By protecting functioning ecosystems, protected areas
provide services to surrounding ecosystems, both through
the direct spillover of soils, nutrients and intercepted
solar energy and from the potential to use protected
areas as baselines of information and raw materials for
restoration within the rest of the landscape.
For example, demonstration of the opportunities for land
restoration through dryland habitat protection amasses
important information, and builds confidence, for
authorities to tackle desertification issues in the Arabian
Peninsula. Reductions of desertification and dust storms
are two concrete results that can become apparent in a
small number of years; however, major challenges here
are that a generation or more of people have grown up
believing that the highly degraded ecosystems covering
most settled parts of the peninsula are ‘natural’. Policy
changes rely not only on proof that protection and
restoration can work, but also on a long-term effort
to build understanding about ecology in the countries
concerned.
Provisioning services - Of more immediate interest to people are the various
tangible resources that protected areas either provide
directly or support.
Food
Well-managed natural ecosystems play a key role in food
security, particularly for the poorest members of society,
many of whom are still leading a subsistence lifestyle and
are dependent on a diversity of edible products from
protected areas. For example, freshwater and marine
protected areas and coastal mangroves provide valuable
breeding grounds for fish, ensuring the populations do
not collapse and providing spillover into surrounding
waters (Roberts and Hawkins 2000).
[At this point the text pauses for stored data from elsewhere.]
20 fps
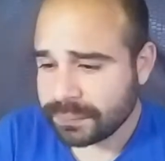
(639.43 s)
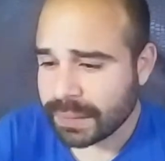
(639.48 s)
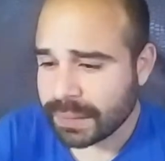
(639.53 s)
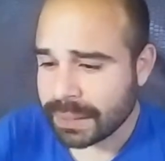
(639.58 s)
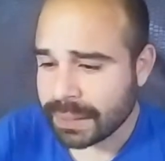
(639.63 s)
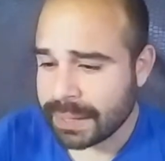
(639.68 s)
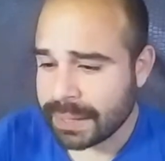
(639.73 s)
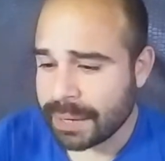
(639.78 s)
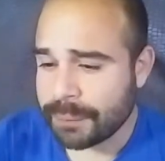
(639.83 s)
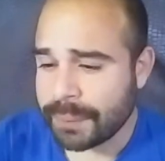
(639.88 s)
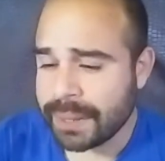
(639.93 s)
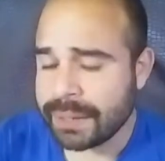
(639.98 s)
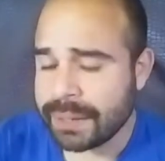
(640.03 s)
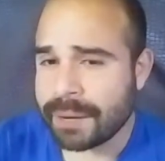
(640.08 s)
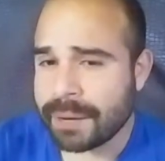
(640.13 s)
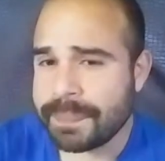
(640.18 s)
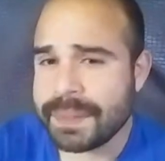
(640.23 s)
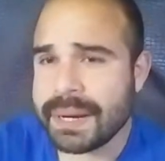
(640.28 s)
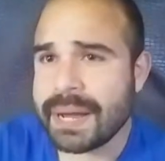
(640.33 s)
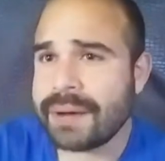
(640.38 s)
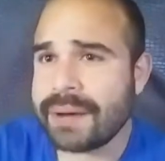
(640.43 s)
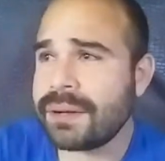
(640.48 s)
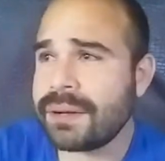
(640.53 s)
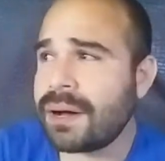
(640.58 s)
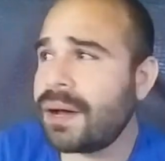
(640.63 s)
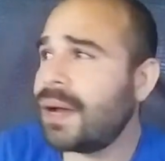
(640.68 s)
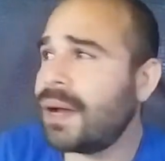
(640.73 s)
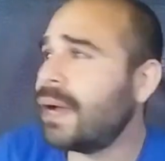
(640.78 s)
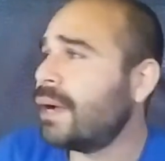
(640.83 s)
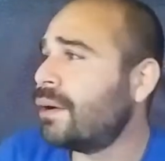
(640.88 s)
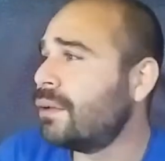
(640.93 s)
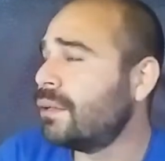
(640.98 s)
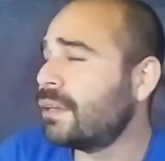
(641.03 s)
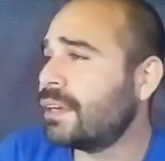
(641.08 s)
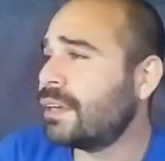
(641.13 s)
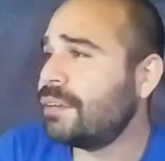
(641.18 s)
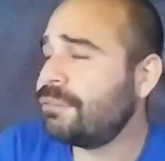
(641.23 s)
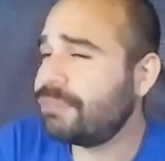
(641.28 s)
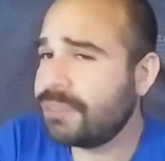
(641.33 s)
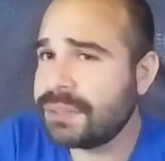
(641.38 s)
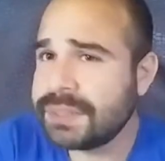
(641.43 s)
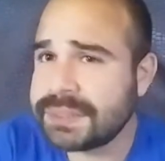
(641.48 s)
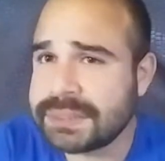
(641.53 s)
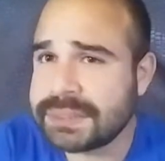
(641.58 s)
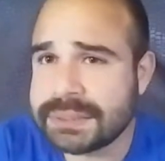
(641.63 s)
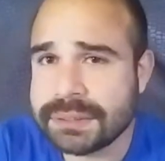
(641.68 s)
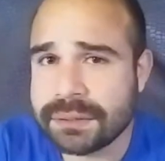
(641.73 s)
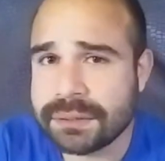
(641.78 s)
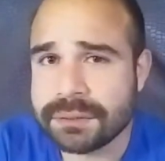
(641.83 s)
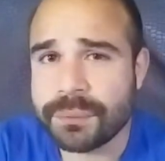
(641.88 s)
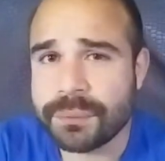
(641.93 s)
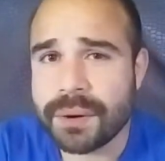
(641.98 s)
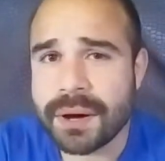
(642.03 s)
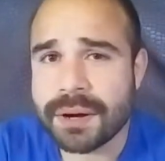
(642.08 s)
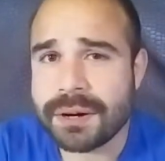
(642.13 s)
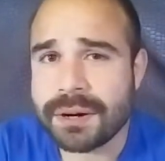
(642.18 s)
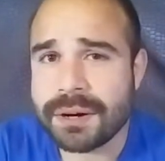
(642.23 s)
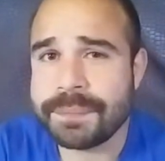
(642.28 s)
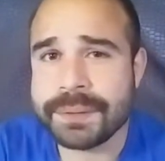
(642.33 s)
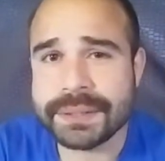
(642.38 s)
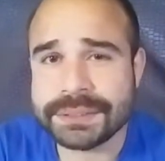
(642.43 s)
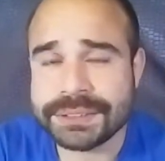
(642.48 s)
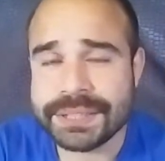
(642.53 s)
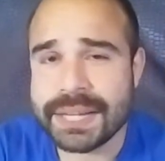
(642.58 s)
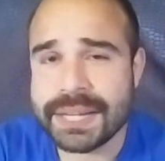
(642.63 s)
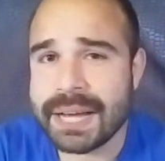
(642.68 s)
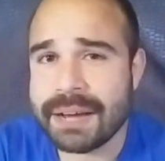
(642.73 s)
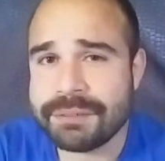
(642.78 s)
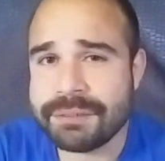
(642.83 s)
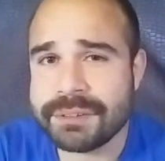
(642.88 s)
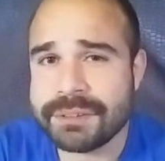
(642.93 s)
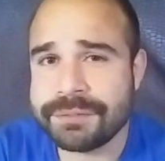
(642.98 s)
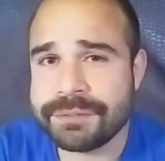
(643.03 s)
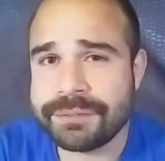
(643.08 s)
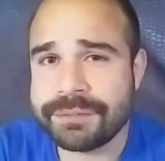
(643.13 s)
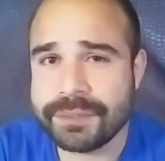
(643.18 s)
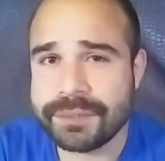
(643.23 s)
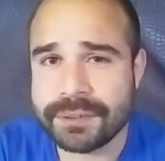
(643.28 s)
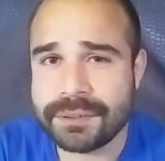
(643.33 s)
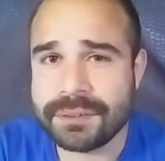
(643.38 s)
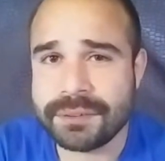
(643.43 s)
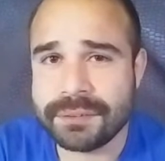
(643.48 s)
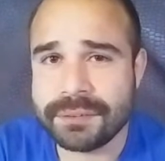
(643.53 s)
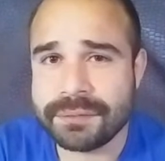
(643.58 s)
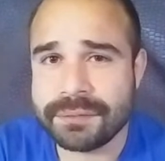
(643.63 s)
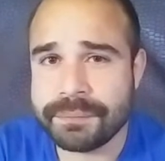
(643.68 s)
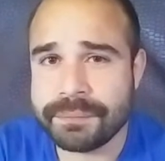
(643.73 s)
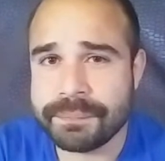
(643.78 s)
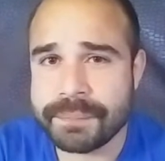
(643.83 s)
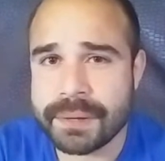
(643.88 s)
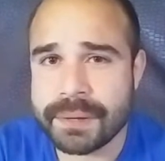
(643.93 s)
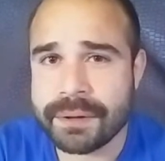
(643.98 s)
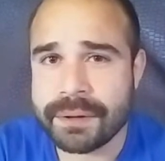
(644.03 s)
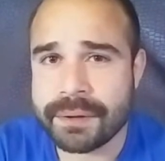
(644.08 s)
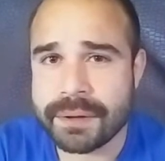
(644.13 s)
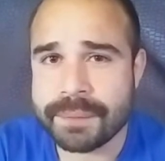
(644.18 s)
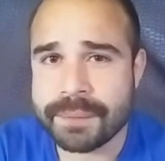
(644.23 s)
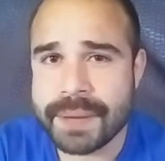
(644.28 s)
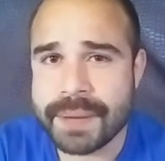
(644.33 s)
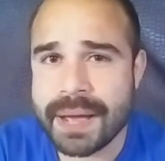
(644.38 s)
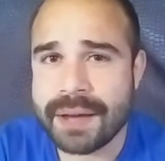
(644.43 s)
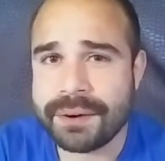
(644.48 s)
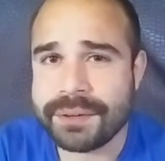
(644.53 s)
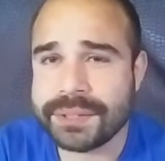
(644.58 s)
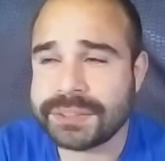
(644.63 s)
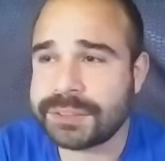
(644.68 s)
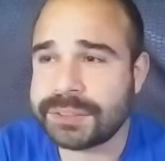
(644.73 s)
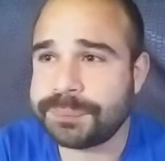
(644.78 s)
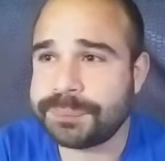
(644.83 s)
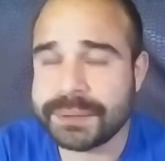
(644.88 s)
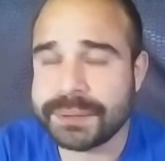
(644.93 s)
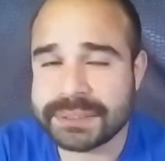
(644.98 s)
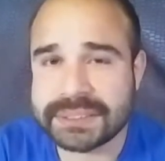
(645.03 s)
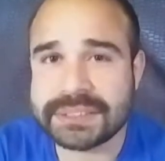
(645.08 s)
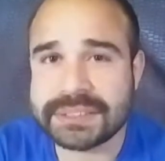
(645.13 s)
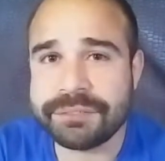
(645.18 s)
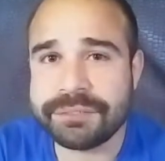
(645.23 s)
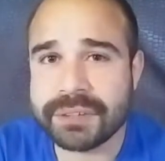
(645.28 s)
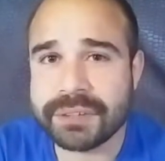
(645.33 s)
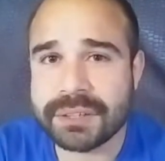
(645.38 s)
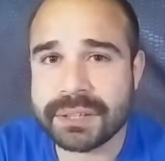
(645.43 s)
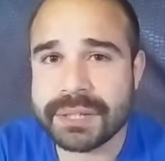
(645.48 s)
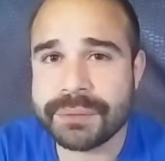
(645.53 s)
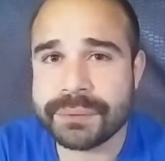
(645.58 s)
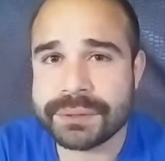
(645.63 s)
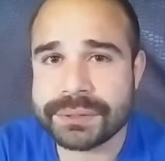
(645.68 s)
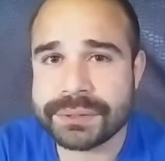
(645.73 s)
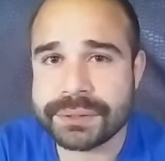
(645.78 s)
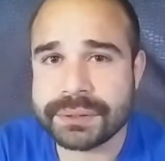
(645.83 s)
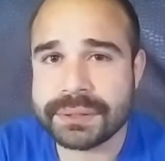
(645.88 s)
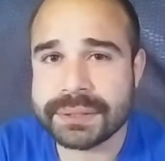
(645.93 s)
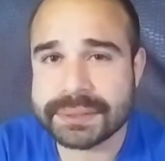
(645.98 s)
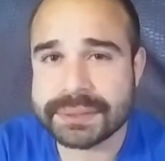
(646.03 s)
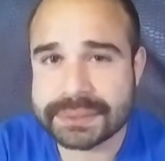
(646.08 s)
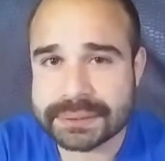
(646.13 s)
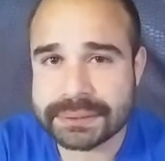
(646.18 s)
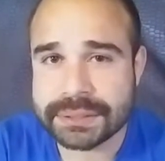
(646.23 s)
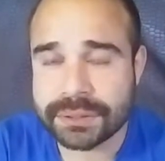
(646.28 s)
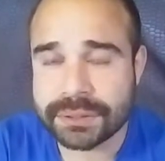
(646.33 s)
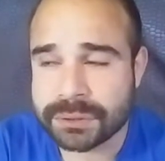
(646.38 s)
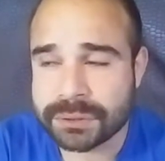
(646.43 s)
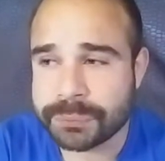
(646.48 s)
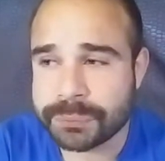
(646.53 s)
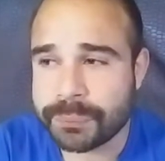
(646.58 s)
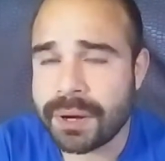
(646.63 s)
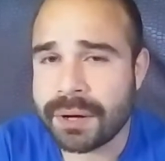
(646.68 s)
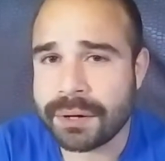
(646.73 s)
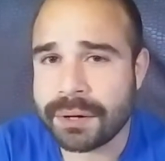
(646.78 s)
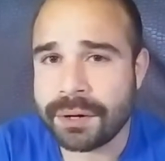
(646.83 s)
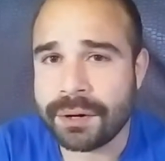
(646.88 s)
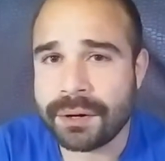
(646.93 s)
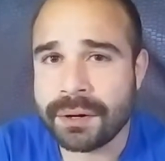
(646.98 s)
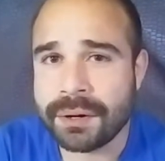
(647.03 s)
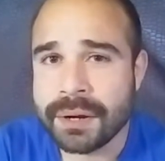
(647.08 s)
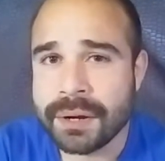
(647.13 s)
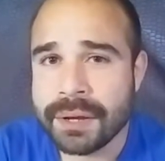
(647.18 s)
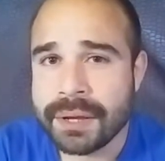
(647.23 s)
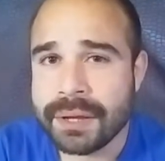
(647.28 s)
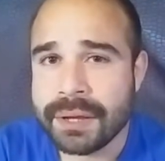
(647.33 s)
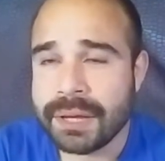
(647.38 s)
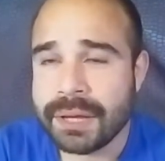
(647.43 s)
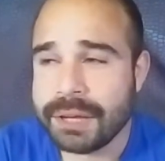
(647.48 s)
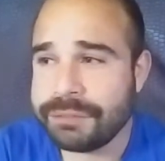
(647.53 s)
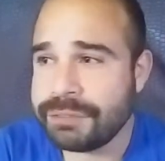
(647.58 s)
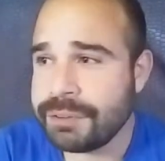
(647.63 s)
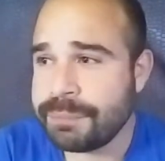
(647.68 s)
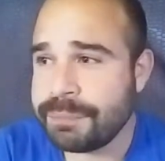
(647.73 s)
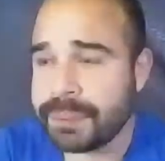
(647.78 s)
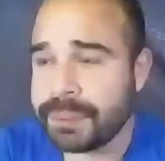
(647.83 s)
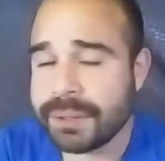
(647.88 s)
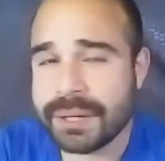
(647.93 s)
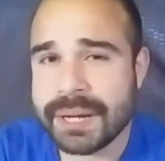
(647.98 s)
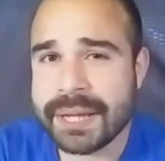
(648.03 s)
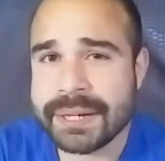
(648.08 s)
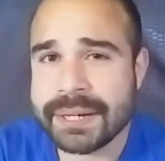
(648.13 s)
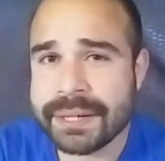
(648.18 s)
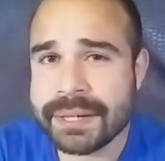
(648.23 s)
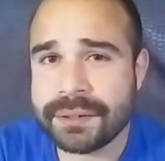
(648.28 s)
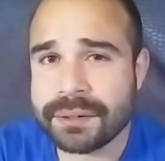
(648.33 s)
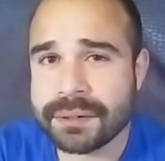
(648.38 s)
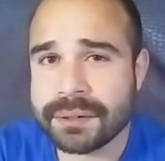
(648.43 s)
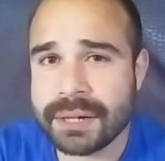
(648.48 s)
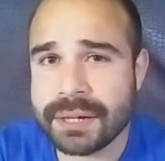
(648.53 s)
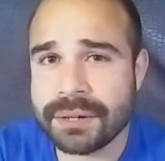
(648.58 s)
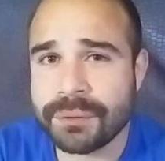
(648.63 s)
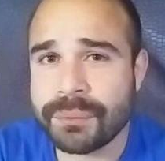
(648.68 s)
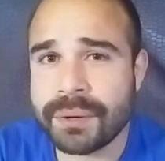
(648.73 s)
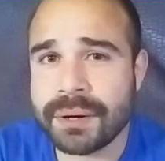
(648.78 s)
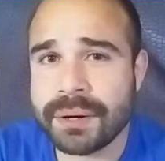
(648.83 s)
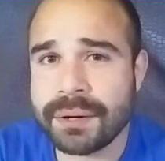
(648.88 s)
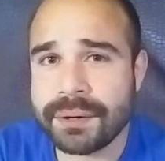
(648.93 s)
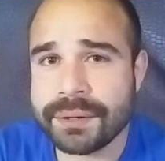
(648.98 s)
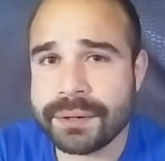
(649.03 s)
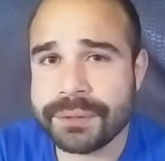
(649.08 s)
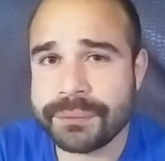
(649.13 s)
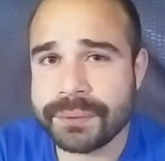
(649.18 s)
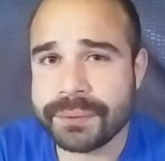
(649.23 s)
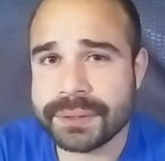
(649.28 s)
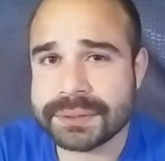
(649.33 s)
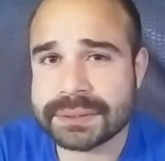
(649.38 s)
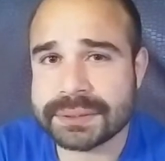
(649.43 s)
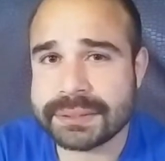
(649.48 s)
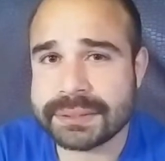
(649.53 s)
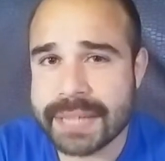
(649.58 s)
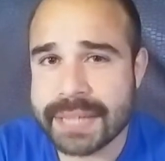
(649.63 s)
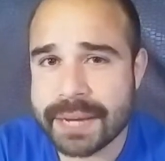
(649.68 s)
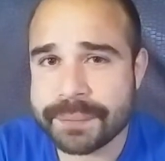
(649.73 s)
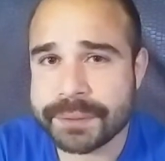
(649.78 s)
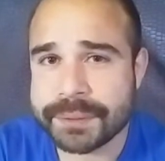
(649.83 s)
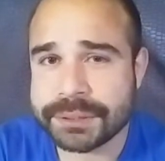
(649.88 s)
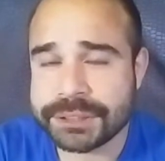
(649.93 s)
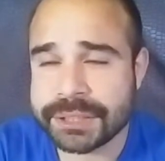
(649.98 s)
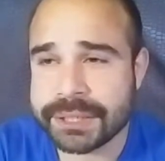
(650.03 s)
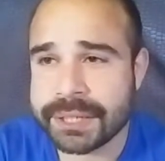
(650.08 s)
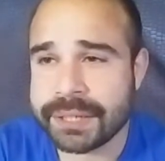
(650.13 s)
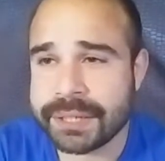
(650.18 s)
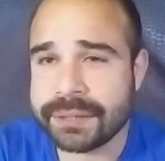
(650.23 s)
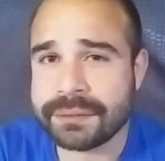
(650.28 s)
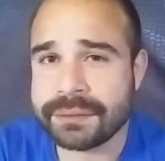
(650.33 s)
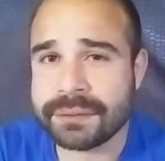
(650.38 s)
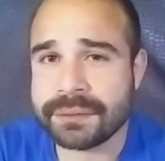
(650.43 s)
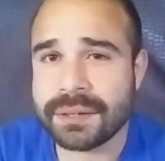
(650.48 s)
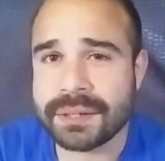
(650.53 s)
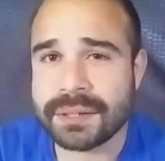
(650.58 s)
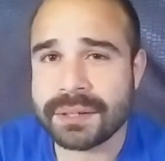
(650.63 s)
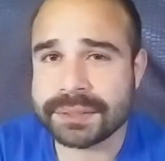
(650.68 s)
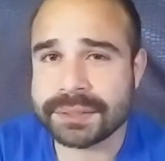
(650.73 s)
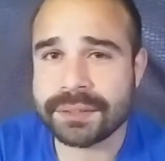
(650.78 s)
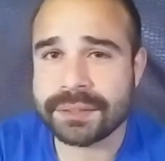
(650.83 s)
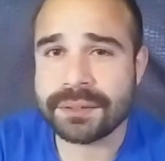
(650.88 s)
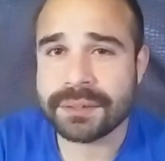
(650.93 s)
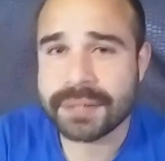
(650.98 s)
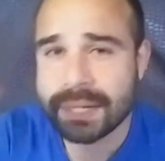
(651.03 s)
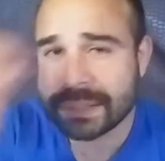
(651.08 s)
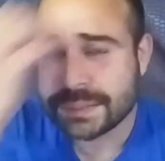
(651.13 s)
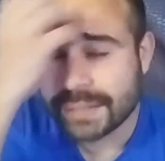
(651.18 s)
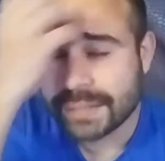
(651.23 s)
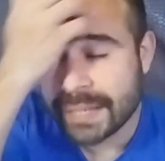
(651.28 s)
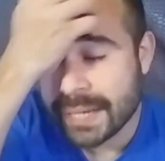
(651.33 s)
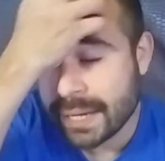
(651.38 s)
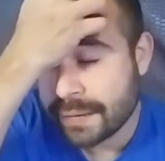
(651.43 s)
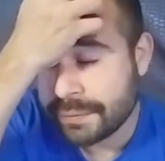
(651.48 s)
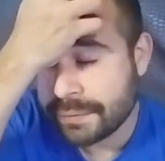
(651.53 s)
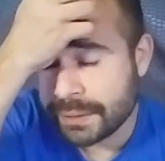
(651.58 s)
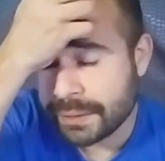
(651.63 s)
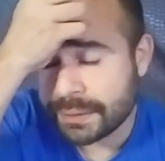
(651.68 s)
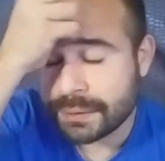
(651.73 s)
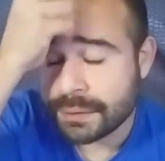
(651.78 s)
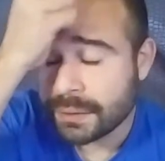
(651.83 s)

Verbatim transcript: I went up and down the aisle looking for distilled water because you have to fill mm, a, a battery specifically with distilled water. If you put any other kind of water, you'd risk damaging it and causing all kinds of havoc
Many marine protected areas also allow sustainable fishing for local
communities, or follow traditional seasonal closures.
Terrestrial protected areas also enhance food security, by
such measures as providing emergency grazing during
times of drought in drylands, sources of fodder as long
as this is harvested in a sustainable manner and even
allowing controlled extraction of food species from
within the protected area boundaries. Illegal overhunting
within protected areas is conversely a major problem.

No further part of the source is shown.